The call to methodForSelector: assumes that the return value of the method it's calling is an object, but does not retain/release it. So you could end up creating a leak if your object is supposed to be released as in #3 above (that is, the method you're calling returns a new object).

For selectors you're trying to call that return void or other non-objects, you could enable compiler features to ignore the warning, but it may be dangerous. I've seen Clang go through a few iterations of how it handles return values that aren't assigned to local variables. There's no reason that with ARC enabled that it can't retain and release the object value that's returned from methodForSelector: even though you don't want to use it. From the compiler's perspective, it is an object after all. That means that if the method you're calling, someMethod, is returning a non object (including void), you could end up with a garbage pointer value being retained/released and crash.

Additional Arguments

One consideration is that this is the same warning will occur with performSelector:withObject: and you could run into similar problems with not declaring how that method consumes parameters. ARC allows for declaring consumed parameters, and if the method consumes the parameter, you'll probably eventually send a message to a zombie and crash. There are ways to work around this with bridged casting, but really it'd be better to simply use the IMP and function pointer methodology above. Since consumed parameters are rarely an issue, this isn't likely to come up.

Static Selectors

Interestingly, the compiler will not complain about selectors declared statically:

[_controller performSelector:@selector(someMethod)];

The reason for this is because the compiler actually is able to record all of the information about the selector and the object during compilation. It doesn't need to make any assumptions about anything. (I checked this a year a so ago by looking at the source, but don't have a reference right now.)

Suppression

In trying to think of a situation where suppression of this warning would be necessary and good code design, I'm coming up blank. Someone please share if they have had an experience where silencing this warning was necessary (and the above doesn't handle things properly).

More

It's possible to build up an NSMethodInvocation to handle this as well, but doing so requires a lot more typing and is also slower, so there's little reason to do it.

History

When the performSelector: family of methods was first added to Objective-C, ARC did not exist. While creating ARC, Apple decided that a warning should be generated for these methods as a way of guiding developers toward using other means to explicitly define how memory should be handled when sending arbitrary messages via a named selector. In Objective-C, developers are able to do this by using C style casts on raw function pointers.
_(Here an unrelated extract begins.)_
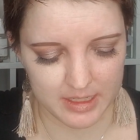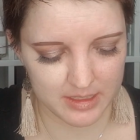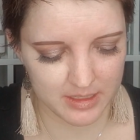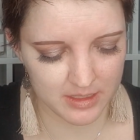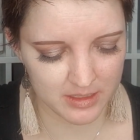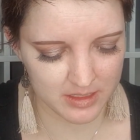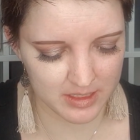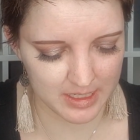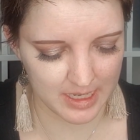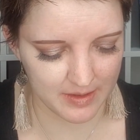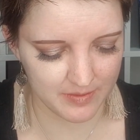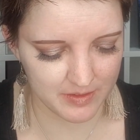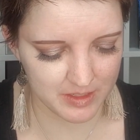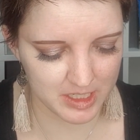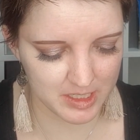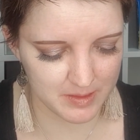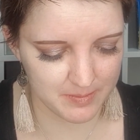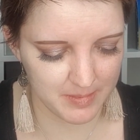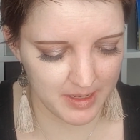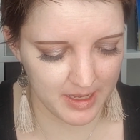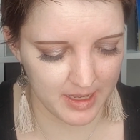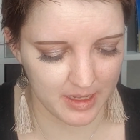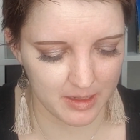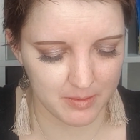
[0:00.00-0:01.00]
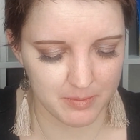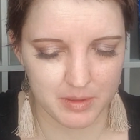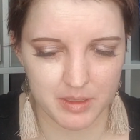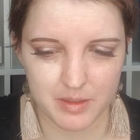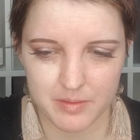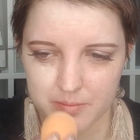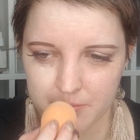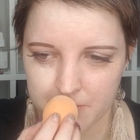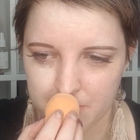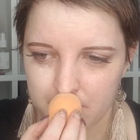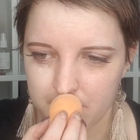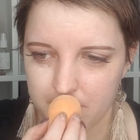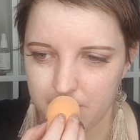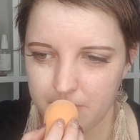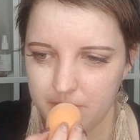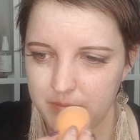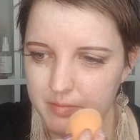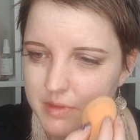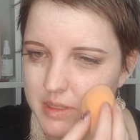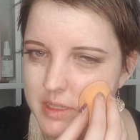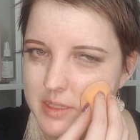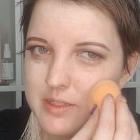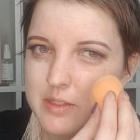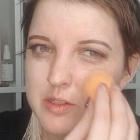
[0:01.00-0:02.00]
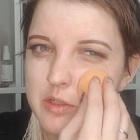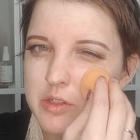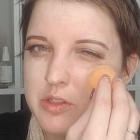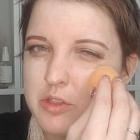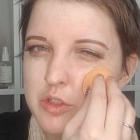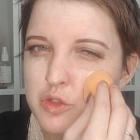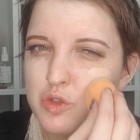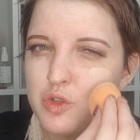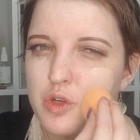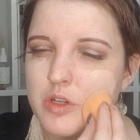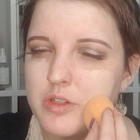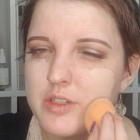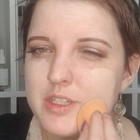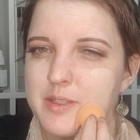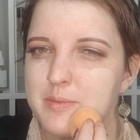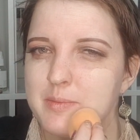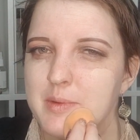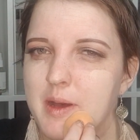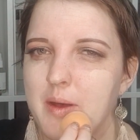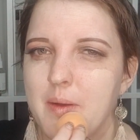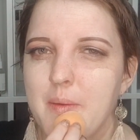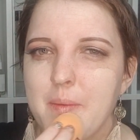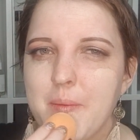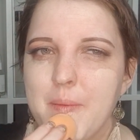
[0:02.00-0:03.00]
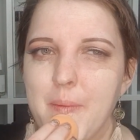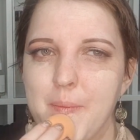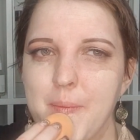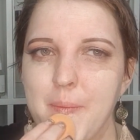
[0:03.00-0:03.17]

does have a smell, but it's not a strong smell.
With the introduction of Swift, Apple has documented the performSelector: family of methods as "inherently unsafe" and they are not available to Swift.
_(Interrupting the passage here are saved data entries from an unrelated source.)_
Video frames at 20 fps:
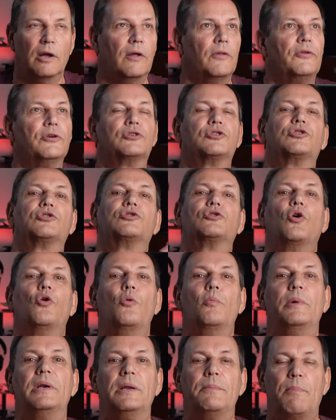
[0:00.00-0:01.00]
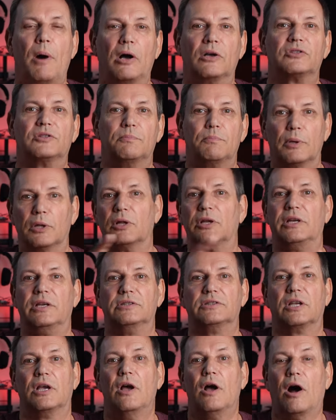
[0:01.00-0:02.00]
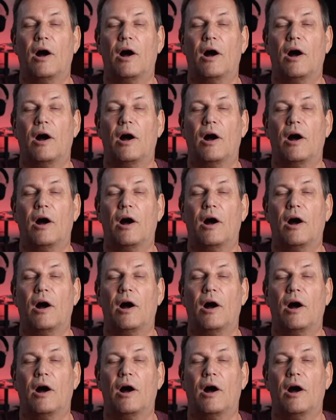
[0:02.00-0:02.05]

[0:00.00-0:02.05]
There's so many possibilities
Over time, we have seen this progression:

  1. Early versions of Objective-C allow performSelector: (manual memory management)
  2. ARC付きObjective-Cでは、performSelector:
  3. SwiftはこれらのメソッドにアクセスできずperformSelector:、これらのメソッドは「本質的に安全ではない」と文書化されています。

ただし、名前付きセレクタに基づいてメッセージを送信するという考え方は、「本質的に安全でない」機能ではありません。この考え方は、Objective-C だけでなく、他の多くのプログラミング言語でも長い間、効果的に使用されてきました。
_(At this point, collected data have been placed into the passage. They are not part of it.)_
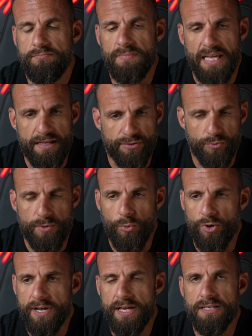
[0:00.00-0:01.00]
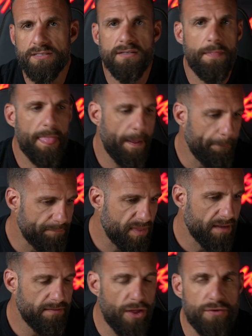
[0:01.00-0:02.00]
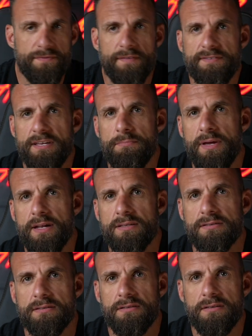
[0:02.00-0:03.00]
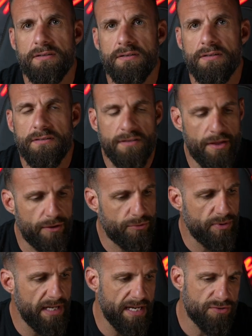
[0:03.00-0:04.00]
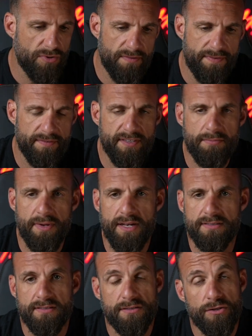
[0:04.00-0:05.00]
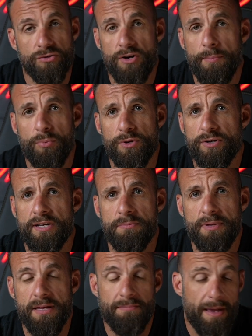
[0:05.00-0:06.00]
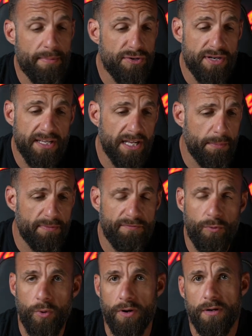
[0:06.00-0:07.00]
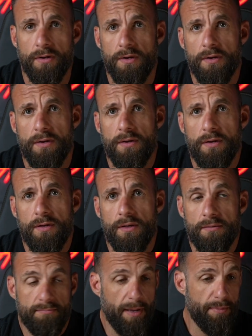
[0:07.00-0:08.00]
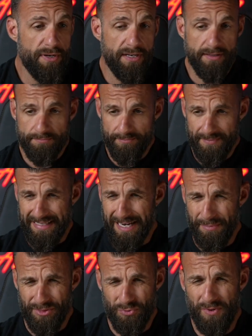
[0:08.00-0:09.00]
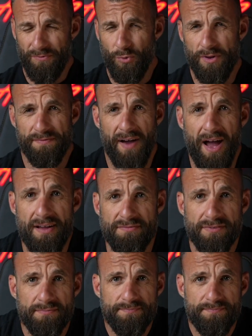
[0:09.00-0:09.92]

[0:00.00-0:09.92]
in three more days another 15 minutes another three days running 15 minutes until you're up where you need to be maybe you need to get up at four maybe you need to get up at 345.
1すべての Objective-C メソッドには 2 つの隠し引数があり、selfメソッド_cmdを呼び出すときに暗黙的に追加されます。

2 C では関数の呼び出しはNULL安全ではありません。コントローラの存在を確認するために使用されるガードは、オブジェクトがあることを保証します。したがって、IMPからmethodForSelector:(メッセージ転送システムへのエントリである場合もありますが_objc_msgForward) を取得できることがわかります。基本的に、ガードが配置されていると、呼び出す関数があることがわかります。

3実際には、オブジェクトを として宣言し、すべてのヘッダーをインポートしていない場合、間違った情報を取得する可能性がありますid。コンパイラが問題ないと判断したコードでクラッシュが発生する可能性があります。これは非常にまれですが、発生する可能性があります。通常は、2 つのメソッド シグネチャのどちらを選択すればよいかわからないという警告が表示されます。

4 ARCリファレンスを参照保持された戻り値そして保持されない戻り値詳細については。